3D Modeling Software Matures

After years of development by a number of companies, 3D modeling software began to make its way to the market.

Platforms Evolve

The mid-1980s saw the growth of the animation software onto a variety of platforms. Initially, high-end computer systems like SGI’s IRIS series workstations were required to run many of the available programs at the time. Then, in 1987, the Commodore Amiga ushered in an era of low-cost 3D animation with software like Videoscape 3D, Sculpt and Turbo Silver. The early 1990s saw the use of the PC and software like Autodesk 3D Studio running on DOS for more and more 3D animation. These advancements ushered in the era of democratized 3D animation and modeling.

Functionalities Improve

Until the mid-1980s when the advances in graphical user interfaces made major leaps in quality and interactivity, modeling across all software was a tedious process.  3D Studio release 1 had several separate modules that worked together to allow you to build a 3D model. This was all using the shell surface modeling tools available in the software.

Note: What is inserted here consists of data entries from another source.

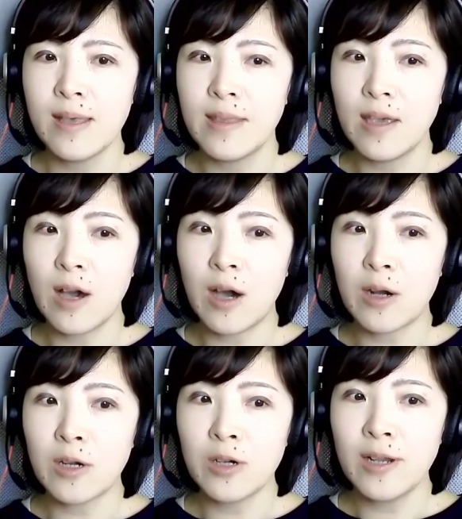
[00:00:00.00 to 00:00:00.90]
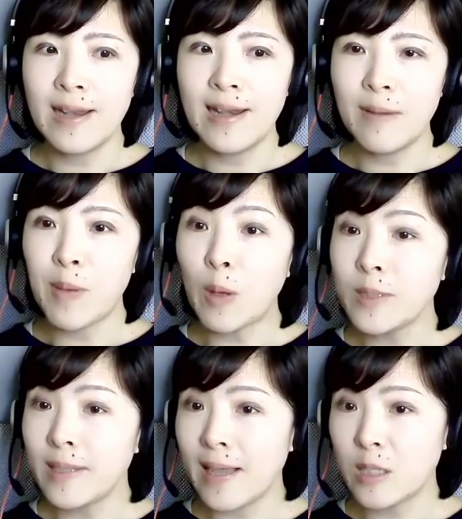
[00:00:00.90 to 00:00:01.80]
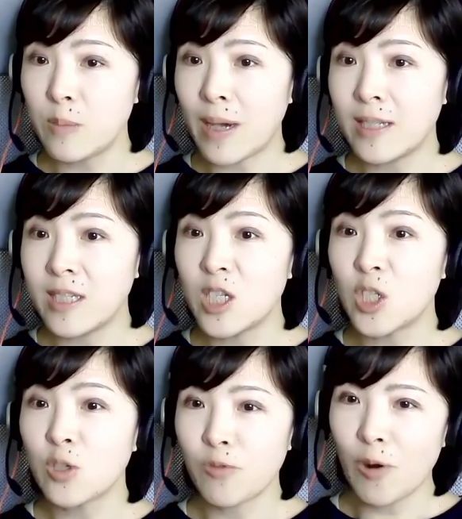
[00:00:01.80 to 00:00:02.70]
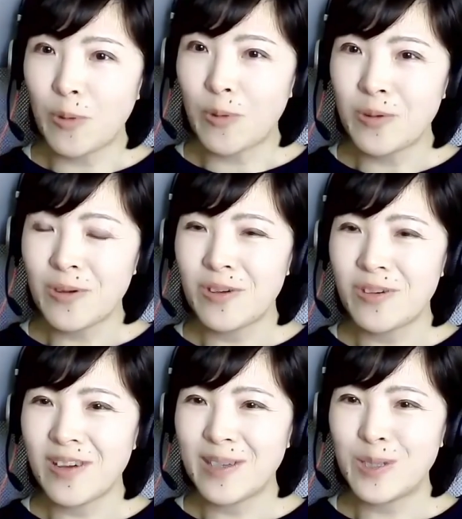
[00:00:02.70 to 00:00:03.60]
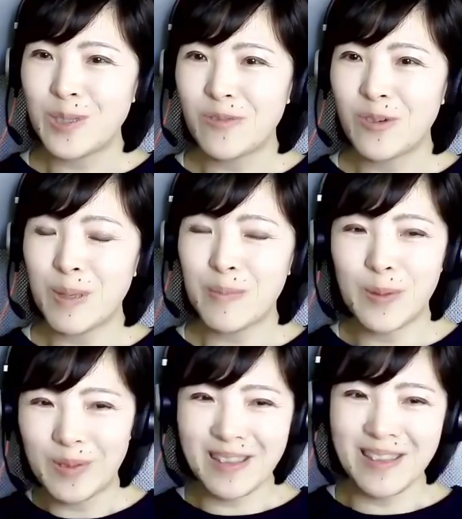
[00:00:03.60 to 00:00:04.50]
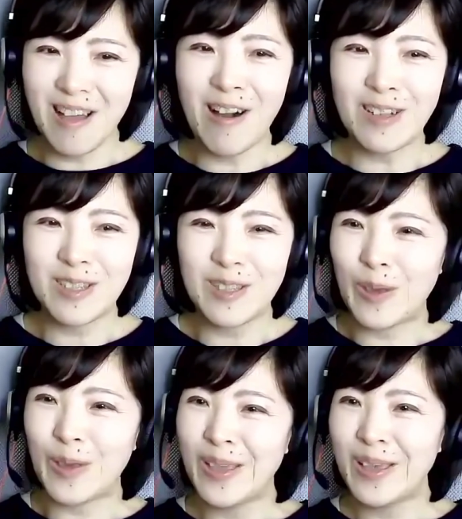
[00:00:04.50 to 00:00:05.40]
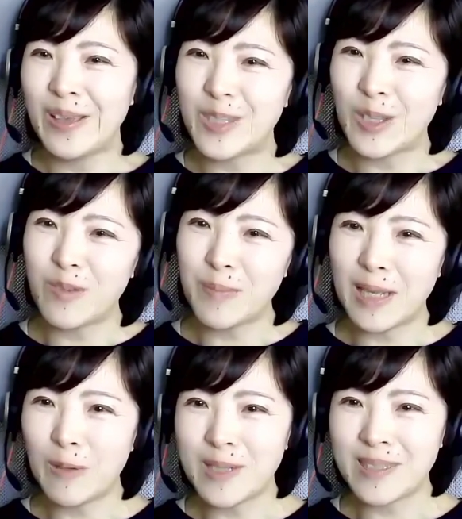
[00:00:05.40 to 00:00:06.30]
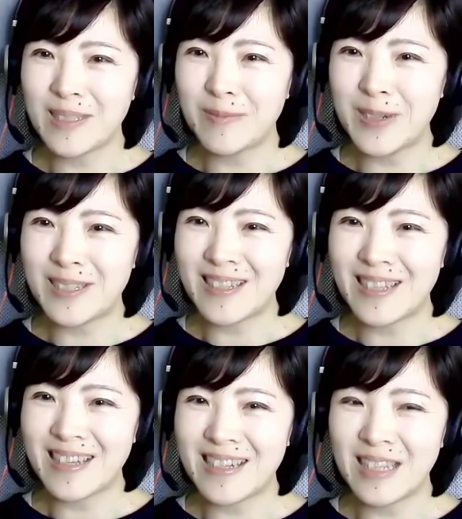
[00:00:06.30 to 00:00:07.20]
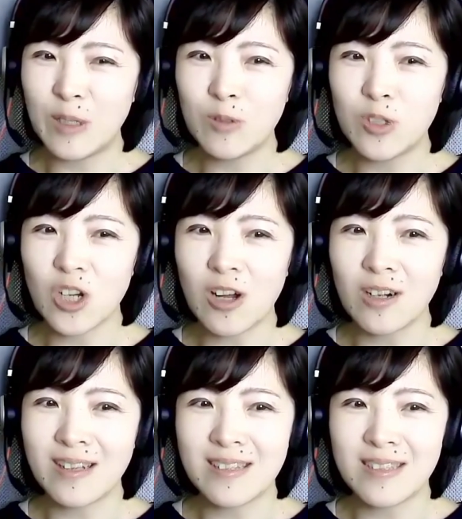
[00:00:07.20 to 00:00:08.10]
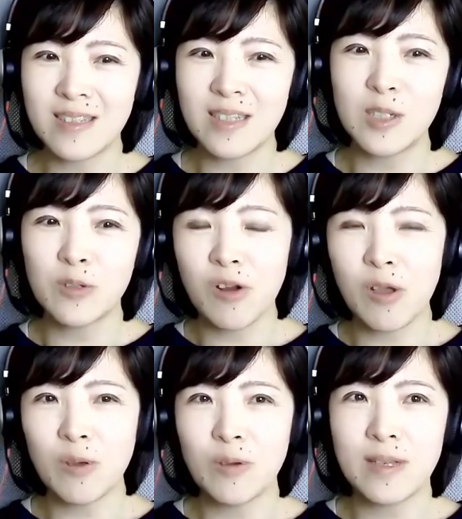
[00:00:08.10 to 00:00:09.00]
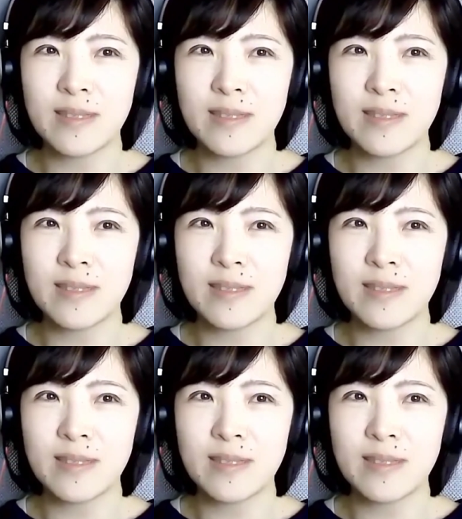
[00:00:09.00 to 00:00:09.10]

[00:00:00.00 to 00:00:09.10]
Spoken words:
They are both led by DG GROW, right? So for people not so familiar with the EU jargons, DG GROW is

The 3D Editor available in 3d Studio DOS.

The 3D Editor available in 3d Studio DOS.

3d Studio became a huge success and made modeling easier as it evolved, but it was in 1996 that 3ds Max made interactive polygon modeling available to the masses. Software such as Power Animator, Houdini, and other high-end programs had real-time modeling, but costs kept most people from accessing their powerful modeling tools. 3ds Max was not alone in delivering real-time, low-cost 3D modeling; Lightwave and Caligari Truespace were just a couple of competitors.

These programs provided several alternate modeling options in addition to polygon shells, many of which are still in use today.

NURBS, or Non-uniform Rational Bezier Spline, modeling is a highly flexible method that works with mathematically defined and user-defined curves and surfaces. This allows for the easy creation of fine detail, complex surfaces, and very high fidelity models. NURBS works by defining a series of points and bending the curve to fit those points using the smoothest possible shape. When combined with advanced features like the cut, combine, and join surfaces functions that allow a modeler to use one curve or surface to create another, NURBS is still a powerful modeling option.

An example of a NURBS surface.

An example of a NURBS surface.

Surface modeling also works with curves and surfaces, and can use either NURBS or Coons surfaces. The main difference between the tools available for Surface modeling versus NURBS modeling is that surface models are defined by control points and associated patches. Curves and surfaces are defined by their degree, where 1 degree would be flat and 3 degrees could be curved. Surface Modeling is best at defining how surfaces connect to one another, which is why they work so well for automotive surfaces.

Surfaces modeled in Blender

Surfaces modeled in Blender

Polygon modeling is still the most popular method for modeling, and over the years, the tools have steadily evolved to become better and better. In the early days of polygon modeling, artists were also programmers and technicians. At first, polygon editing was done one polygon at a time. However, those days are—thankfully—over. Today’s versions of 3ds Max, Maya, and other 3D animation software have highly developed polygon editing tools, along with the ability to interactively sculpt using brushes and images to create texture and detail. 3D modeling has finally become a tool for artists.

Sub-division surface modeling in 3ds Max.

Sub-division surface modeling in 3ds Max.

Hope you enjoyed this walk down modeling memory lane!